Your job is to return every line of the listing holding the string "Silent".
-------------------------
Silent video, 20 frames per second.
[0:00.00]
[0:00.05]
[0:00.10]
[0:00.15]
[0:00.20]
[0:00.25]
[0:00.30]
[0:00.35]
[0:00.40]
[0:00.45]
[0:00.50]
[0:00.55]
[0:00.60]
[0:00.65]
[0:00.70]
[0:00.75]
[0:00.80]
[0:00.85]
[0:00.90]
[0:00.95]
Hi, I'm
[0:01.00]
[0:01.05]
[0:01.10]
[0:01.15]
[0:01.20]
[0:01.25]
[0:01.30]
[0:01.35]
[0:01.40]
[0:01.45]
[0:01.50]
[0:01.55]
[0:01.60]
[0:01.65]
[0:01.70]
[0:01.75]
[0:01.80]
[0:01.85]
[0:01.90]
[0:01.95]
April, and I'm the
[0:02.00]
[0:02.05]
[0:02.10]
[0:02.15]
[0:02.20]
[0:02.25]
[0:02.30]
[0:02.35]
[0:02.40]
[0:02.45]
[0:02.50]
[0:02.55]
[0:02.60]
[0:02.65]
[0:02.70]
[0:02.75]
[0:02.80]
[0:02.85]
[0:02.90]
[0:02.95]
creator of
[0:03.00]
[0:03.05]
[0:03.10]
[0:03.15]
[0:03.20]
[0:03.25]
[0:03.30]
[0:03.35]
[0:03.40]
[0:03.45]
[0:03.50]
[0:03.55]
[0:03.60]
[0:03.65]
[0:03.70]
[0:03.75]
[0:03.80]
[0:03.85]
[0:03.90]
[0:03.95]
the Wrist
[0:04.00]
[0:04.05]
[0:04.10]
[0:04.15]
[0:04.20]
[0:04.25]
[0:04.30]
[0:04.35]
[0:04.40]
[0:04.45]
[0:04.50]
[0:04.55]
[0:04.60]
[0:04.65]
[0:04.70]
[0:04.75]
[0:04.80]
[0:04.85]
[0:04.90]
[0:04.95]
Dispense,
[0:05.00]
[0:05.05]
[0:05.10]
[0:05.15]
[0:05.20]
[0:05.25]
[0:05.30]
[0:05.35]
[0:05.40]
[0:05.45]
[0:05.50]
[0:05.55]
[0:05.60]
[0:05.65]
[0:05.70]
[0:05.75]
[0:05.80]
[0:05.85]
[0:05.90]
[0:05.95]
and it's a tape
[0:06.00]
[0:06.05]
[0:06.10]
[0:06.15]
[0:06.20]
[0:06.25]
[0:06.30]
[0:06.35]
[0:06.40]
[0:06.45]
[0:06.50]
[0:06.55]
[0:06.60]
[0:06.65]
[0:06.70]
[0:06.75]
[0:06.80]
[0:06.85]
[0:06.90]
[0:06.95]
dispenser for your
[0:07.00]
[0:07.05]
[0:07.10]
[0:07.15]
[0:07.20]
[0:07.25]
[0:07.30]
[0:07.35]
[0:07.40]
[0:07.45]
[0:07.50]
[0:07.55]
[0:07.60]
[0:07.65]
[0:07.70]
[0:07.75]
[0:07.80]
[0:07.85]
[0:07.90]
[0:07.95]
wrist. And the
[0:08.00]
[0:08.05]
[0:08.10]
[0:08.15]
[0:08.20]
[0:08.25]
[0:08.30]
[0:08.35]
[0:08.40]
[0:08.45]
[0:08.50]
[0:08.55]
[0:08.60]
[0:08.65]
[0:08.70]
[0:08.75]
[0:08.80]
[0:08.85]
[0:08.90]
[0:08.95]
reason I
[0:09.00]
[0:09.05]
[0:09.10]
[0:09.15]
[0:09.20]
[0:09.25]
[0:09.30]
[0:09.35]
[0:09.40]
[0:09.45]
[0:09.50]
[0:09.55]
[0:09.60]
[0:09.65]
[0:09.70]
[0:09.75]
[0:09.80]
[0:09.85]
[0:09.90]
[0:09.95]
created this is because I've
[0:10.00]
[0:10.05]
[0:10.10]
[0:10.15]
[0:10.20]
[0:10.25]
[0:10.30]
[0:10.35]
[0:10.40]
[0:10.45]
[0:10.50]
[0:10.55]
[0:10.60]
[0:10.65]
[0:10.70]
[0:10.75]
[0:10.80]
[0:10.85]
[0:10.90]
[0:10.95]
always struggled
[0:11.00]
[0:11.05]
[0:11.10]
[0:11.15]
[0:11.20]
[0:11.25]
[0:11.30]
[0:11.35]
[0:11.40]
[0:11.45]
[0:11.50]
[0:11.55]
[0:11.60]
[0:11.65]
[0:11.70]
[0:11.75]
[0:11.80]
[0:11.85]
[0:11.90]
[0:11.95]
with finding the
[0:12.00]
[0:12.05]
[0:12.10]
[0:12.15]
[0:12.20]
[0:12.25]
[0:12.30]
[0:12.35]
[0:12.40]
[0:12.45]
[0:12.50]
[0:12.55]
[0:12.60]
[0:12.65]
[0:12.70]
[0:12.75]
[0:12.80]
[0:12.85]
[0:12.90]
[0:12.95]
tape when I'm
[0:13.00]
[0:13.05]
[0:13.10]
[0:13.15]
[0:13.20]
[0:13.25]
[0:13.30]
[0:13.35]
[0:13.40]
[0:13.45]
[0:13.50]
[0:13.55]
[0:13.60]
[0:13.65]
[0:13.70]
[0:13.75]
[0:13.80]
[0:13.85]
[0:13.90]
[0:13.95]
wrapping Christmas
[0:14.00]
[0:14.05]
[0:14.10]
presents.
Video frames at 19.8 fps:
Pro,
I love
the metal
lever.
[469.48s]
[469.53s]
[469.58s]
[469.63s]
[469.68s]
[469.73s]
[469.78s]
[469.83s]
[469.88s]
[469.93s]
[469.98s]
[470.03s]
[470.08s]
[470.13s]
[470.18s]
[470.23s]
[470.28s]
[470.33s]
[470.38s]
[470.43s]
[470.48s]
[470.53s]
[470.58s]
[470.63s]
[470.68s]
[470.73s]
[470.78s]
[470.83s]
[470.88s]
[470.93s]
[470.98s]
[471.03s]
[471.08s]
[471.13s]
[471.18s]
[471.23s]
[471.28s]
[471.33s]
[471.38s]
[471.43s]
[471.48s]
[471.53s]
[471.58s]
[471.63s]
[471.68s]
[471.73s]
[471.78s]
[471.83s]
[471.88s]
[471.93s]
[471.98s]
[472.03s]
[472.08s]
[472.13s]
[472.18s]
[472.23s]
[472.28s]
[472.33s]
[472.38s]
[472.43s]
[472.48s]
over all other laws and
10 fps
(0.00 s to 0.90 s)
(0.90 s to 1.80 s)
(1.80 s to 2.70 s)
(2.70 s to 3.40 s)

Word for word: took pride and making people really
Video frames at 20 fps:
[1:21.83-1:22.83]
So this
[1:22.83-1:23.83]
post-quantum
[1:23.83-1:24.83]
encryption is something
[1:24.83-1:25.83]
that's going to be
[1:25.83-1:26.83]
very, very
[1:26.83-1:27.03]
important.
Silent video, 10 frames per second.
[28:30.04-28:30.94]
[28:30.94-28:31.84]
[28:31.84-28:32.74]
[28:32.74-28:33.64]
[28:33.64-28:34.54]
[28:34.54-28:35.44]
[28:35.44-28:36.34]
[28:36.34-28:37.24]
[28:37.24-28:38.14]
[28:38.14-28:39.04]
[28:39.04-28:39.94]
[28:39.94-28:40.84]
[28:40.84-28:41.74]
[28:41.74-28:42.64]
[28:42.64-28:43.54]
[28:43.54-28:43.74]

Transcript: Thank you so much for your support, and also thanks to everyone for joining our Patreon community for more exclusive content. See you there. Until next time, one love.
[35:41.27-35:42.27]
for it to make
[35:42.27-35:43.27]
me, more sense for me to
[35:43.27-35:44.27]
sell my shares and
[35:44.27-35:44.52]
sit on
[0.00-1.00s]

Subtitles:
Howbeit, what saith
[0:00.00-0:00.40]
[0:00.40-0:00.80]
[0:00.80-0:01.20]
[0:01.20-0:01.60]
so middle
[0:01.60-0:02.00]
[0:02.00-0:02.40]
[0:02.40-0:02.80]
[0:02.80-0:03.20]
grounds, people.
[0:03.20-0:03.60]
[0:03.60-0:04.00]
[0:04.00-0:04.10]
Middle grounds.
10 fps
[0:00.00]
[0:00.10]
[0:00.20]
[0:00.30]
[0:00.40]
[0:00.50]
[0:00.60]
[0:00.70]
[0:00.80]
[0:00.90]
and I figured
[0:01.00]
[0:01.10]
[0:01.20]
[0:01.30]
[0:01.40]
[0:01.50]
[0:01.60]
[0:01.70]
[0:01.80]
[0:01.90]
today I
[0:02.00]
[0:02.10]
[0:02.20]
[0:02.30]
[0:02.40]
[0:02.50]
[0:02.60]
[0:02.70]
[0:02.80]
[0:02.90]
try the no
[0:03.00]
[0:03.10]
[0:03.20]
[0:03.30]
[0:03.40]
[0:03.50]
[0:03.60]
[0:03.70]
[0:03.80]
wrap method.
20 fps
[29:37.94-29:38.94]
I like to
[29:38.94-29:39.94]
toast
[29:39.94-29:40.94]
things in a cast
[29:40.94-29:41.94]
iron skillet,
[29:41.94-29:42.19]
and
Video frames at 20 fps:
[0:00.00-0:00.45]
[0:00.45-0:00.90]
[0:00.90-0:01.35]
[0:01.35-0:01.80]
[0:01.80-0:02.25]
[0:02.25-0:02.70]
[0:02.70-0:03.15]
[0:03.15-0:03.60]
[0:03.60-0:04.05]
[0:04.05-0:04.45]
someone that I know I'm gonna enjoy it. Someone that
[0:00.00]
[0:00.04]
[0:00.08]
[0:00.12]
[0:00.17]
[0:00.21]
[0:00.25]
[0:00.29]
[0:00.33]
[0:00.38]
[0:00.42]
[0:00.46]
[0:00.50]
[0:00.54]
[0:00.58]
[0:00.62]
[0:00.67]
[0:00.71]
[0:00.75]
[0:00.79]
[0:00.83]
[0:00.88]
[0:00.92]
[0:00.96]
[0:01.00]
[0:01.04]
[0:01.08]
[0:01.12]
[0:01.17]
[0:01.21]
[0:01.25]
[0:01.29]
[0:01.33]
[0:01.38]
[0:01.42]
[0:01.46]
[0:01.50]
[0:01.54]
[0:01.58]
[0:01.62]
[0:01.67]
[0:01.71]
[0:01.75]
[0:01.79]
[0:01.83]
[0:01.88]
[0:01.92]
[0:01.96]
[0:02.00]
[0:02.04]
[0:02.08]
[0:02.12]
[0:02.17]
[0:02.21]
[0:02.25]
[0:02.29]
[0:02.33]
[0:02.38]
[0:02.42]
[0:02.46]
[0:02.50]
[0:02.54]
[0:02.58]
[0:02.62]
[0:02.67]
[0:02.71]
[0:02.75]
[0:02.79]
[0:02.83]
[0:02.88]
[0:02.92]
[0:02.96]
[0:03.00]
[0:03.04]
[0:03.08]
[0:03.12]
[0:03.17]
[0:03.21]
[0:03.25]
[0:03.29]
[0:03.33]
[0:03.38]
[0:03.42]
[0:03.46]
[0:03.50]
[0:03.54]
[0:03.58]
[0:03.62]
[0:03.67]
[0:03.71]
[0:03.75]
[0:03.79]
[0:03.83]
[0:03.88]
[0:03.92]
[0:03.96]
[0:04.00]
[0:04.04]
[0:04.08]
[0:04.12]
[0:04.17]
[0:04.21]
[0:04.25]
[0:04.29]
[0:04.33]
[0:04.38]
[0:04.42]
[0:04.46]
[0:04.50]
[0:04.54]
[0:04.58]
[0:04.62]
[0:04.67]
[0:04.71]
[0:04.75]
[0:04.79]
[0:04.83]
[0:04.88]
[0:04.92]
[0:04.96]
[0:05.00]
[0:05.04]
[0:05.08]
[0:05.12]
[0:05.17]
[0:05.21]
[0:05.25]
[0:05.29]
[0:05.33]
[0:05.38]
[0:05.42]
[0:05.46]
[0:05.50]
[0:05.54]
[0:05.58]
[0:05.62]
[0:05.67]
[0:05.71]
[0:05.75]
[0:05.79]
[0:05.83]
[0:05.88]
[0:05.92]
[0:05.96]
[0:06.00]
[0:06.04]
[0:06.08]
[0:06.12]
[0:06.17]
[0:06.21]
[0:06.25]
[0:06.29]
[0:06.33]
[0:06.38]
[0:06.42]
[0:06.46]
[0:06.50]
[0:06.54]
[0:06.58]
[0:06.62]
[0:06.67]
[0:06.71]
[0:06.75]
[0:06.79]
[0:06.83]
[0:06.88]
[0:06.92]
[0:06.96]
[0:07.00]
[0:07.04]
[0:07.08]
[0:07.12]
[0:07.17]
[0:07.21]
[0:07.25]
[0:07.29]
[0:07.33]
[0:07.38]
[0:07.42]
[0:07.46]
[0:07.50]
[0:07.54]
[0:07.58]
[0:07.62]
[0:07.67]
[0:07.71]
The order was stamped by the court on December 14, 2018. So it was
-------------------------
# Answer for the task
Silent video, 20 frames per second.
Silent video, 10 frames per second.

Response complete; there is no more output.